(Beginning of TASK INPUT)

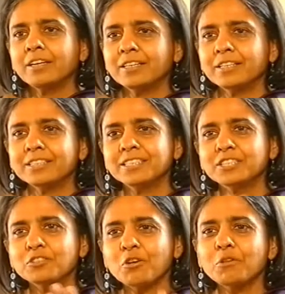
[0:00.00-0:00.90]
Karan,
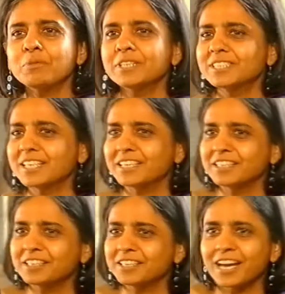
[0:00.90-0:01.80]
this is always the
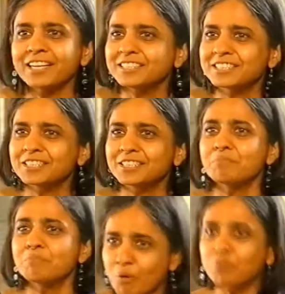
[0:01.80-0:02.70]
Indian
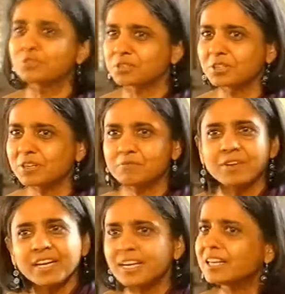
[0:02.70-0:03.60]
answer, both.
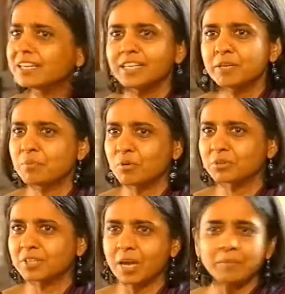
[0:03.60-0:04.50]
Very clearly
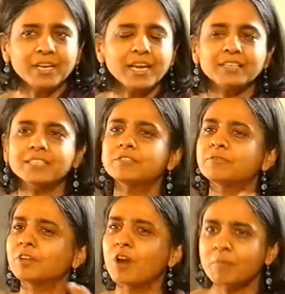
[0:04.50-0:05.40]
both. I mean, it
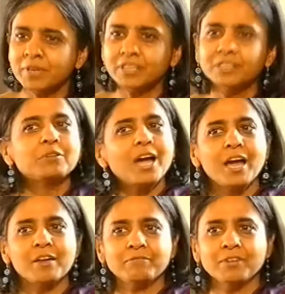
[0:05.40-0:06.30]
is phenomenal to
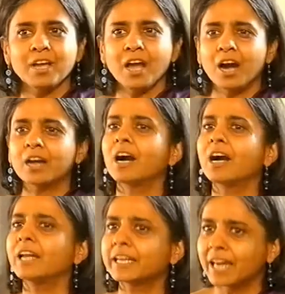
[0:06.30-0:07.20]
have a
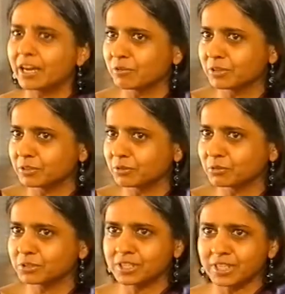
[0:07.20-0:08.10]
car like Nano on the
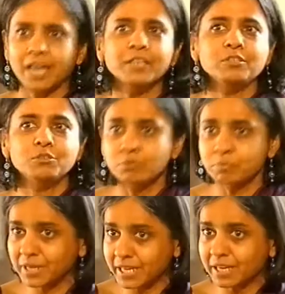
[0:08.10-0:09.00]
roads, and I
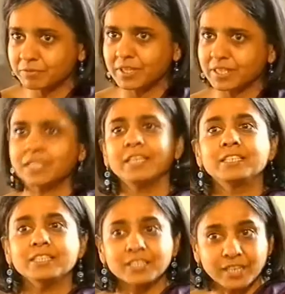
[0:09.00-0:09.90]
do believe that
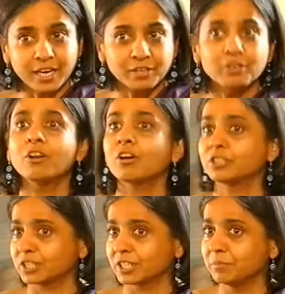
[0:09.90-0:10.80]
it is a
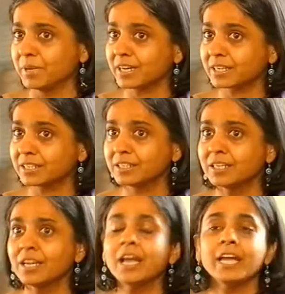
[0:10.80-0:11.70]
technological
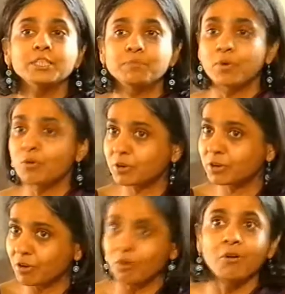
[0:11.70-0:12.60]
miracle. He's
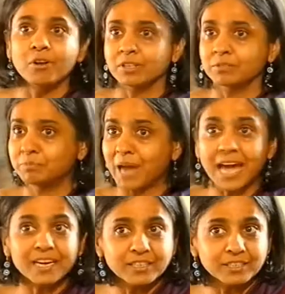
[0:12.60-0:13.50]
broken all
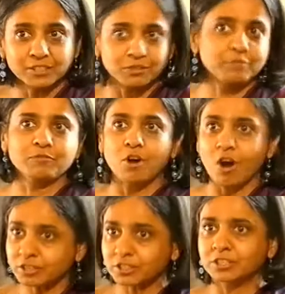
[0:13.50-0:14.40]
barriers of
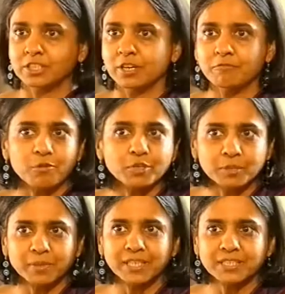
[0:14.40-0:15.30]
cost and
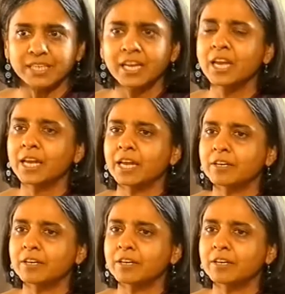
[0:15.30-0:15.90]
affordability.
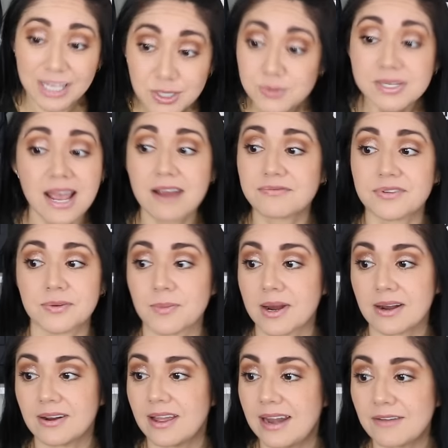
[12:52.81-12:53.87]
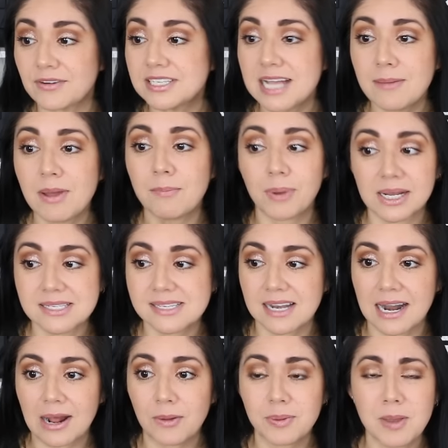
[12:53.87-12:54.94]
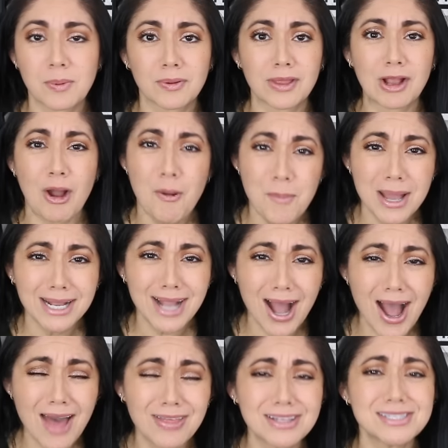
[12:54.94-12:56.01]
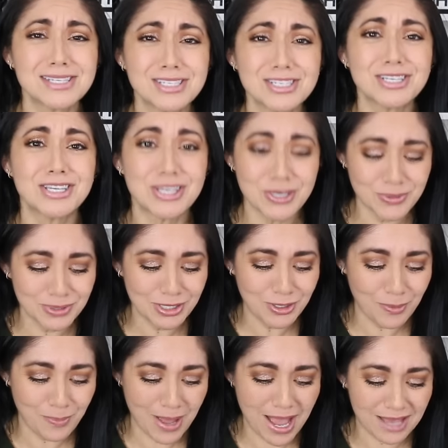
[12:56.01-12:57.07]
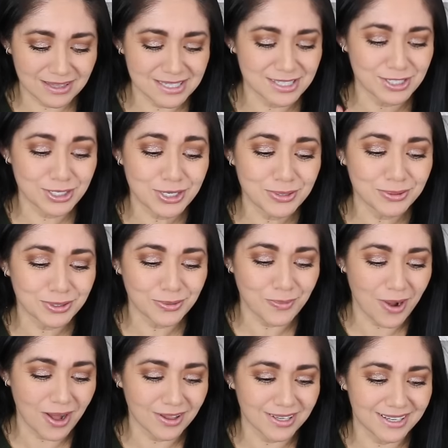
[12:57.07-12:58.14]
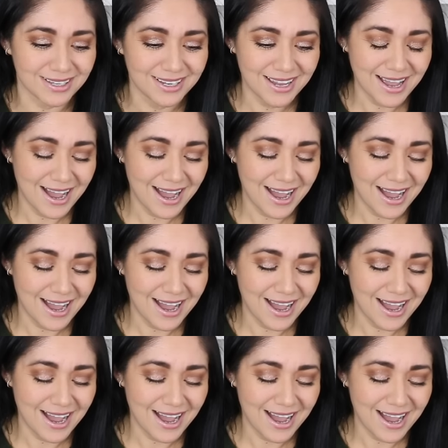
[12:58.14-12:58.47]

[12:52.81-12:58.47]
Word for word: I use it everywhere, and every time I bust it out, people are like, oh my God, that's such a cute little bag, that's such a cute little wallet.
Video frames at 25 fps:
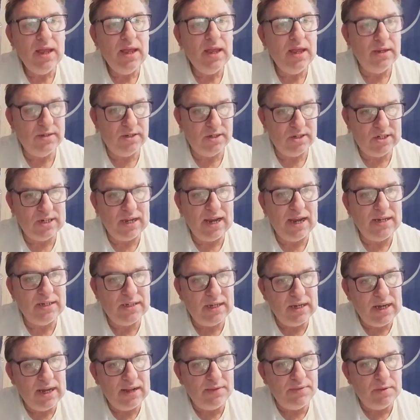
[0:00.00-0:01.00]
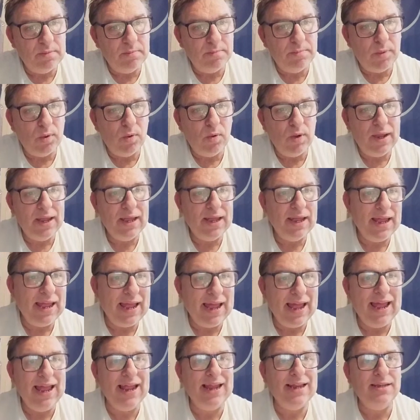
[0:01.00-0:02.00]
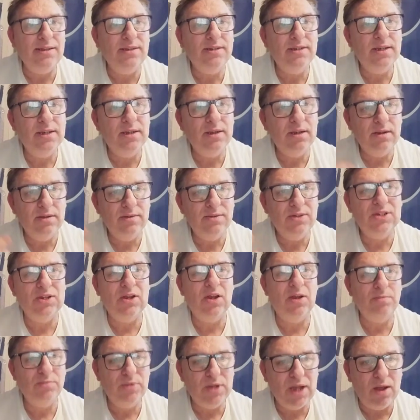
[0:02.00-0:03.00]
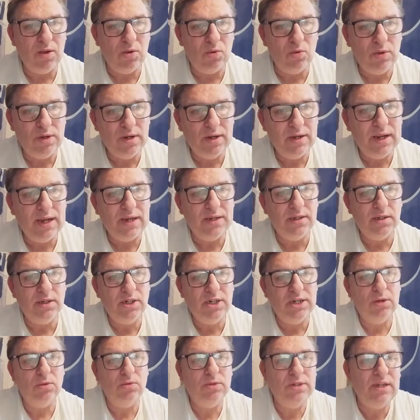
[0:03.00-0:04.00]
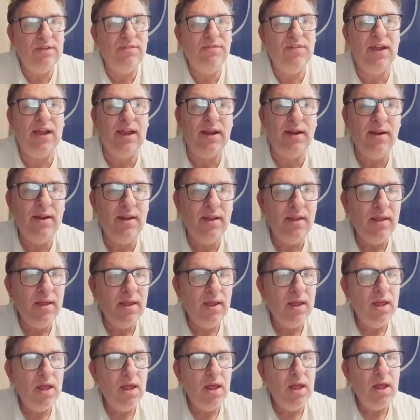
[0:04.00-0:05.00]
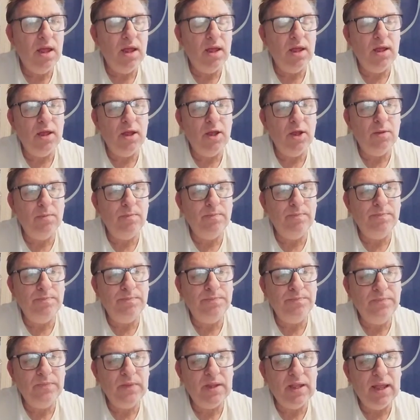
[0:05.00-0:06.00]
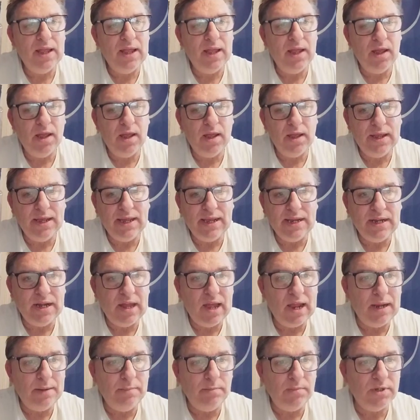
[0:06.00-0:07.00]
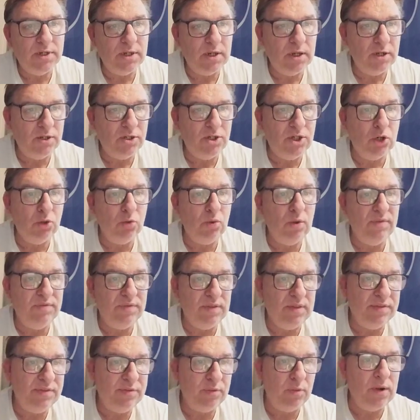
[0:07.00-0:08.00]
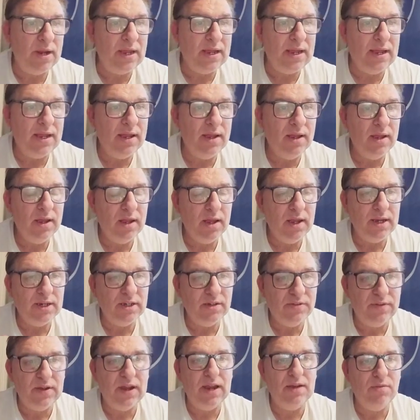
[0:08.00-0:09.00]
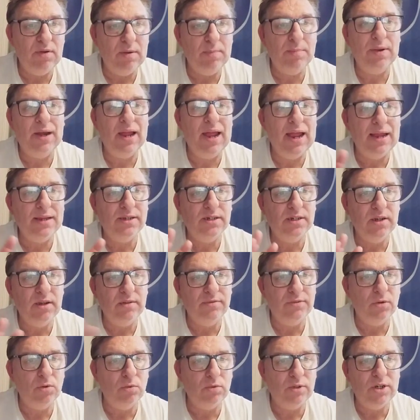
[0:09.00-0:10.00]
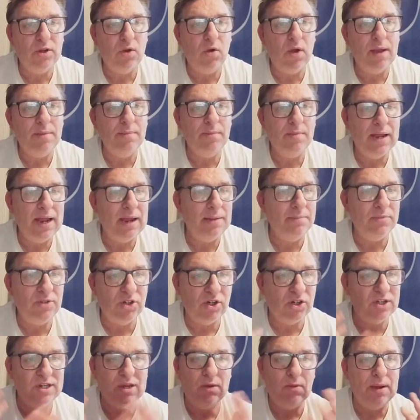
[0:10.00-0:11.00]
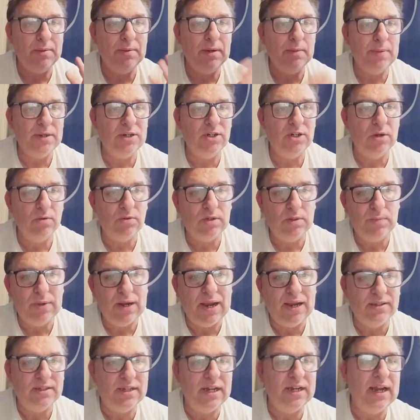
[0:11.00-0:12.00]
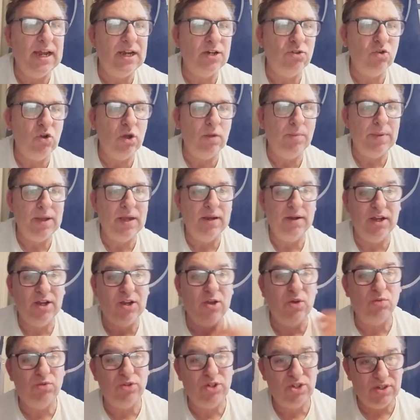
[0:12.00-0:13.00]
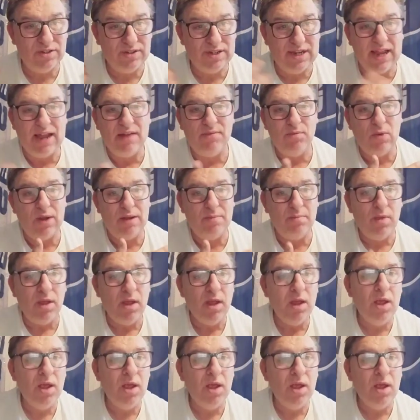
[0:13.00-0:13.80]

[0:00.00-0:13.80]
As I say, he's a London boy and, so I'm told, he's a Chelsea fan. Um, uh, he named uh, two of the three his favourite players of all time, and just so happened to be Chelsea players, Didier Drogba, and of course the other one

(End of TASK INPUT)

Above are the records; return the lines in them from the one with "[0:05.40-0:06.30]" to the one with "[0:13.00-0:13.80]", inclusive, exactly and without images.

[0:05.40-0:06.30]
is phenomenal to
[0:06.30-0:07.20]
have a
[0:07.20-0:08.10]
car like Nano on the
[0:08.10-0:09.00]
roads, and I
[0:09.00-0:09.90]
do believe that
[0:09.90-0:10.80]
it is a
[0:10.80-0:11.70]
technological
[0:11.70-0:12.60]
miracle. He's
[0:12.60-0:13.50]
broken all
[0:13.50-0:14.40]
barriers of
[0:14.40-0:15.30]
cost and
[0:15.30-0:15.90]
affordability.
[12:52.81-12:53.87]
[12:53.87-12:54.94]
[12:54.94-12:56.01]
[12:56.01-12:57.07]
[12:57.07-12:58.14]
[12:58.14-12:58.47]

[12:52.81-12:58.47]
Word for word: I use it everywhere, and every time I bust it out, people are like, oh my God, that's such a cute little bag, that's such a cute little wallet.
Video frames at 25 fps:
[0:00.00-0:01.00]
[0:01.00-0:02.00]
[0:02.00-0:03.00]
[0:03.00-0:04.00]
[0:04.00-0:05.00]
[0:05.00-0:06.00]
[0:06.00-0:07.00]
[0:07.00-0:08.00]
[0:08.00-0:09.00]
[0:09.00-0:10.00]
[0:10.00-0:11.00]
[0:11.00-0:12.00]
[0:12.00-0:13.00]
[0:13.00-0:13.80]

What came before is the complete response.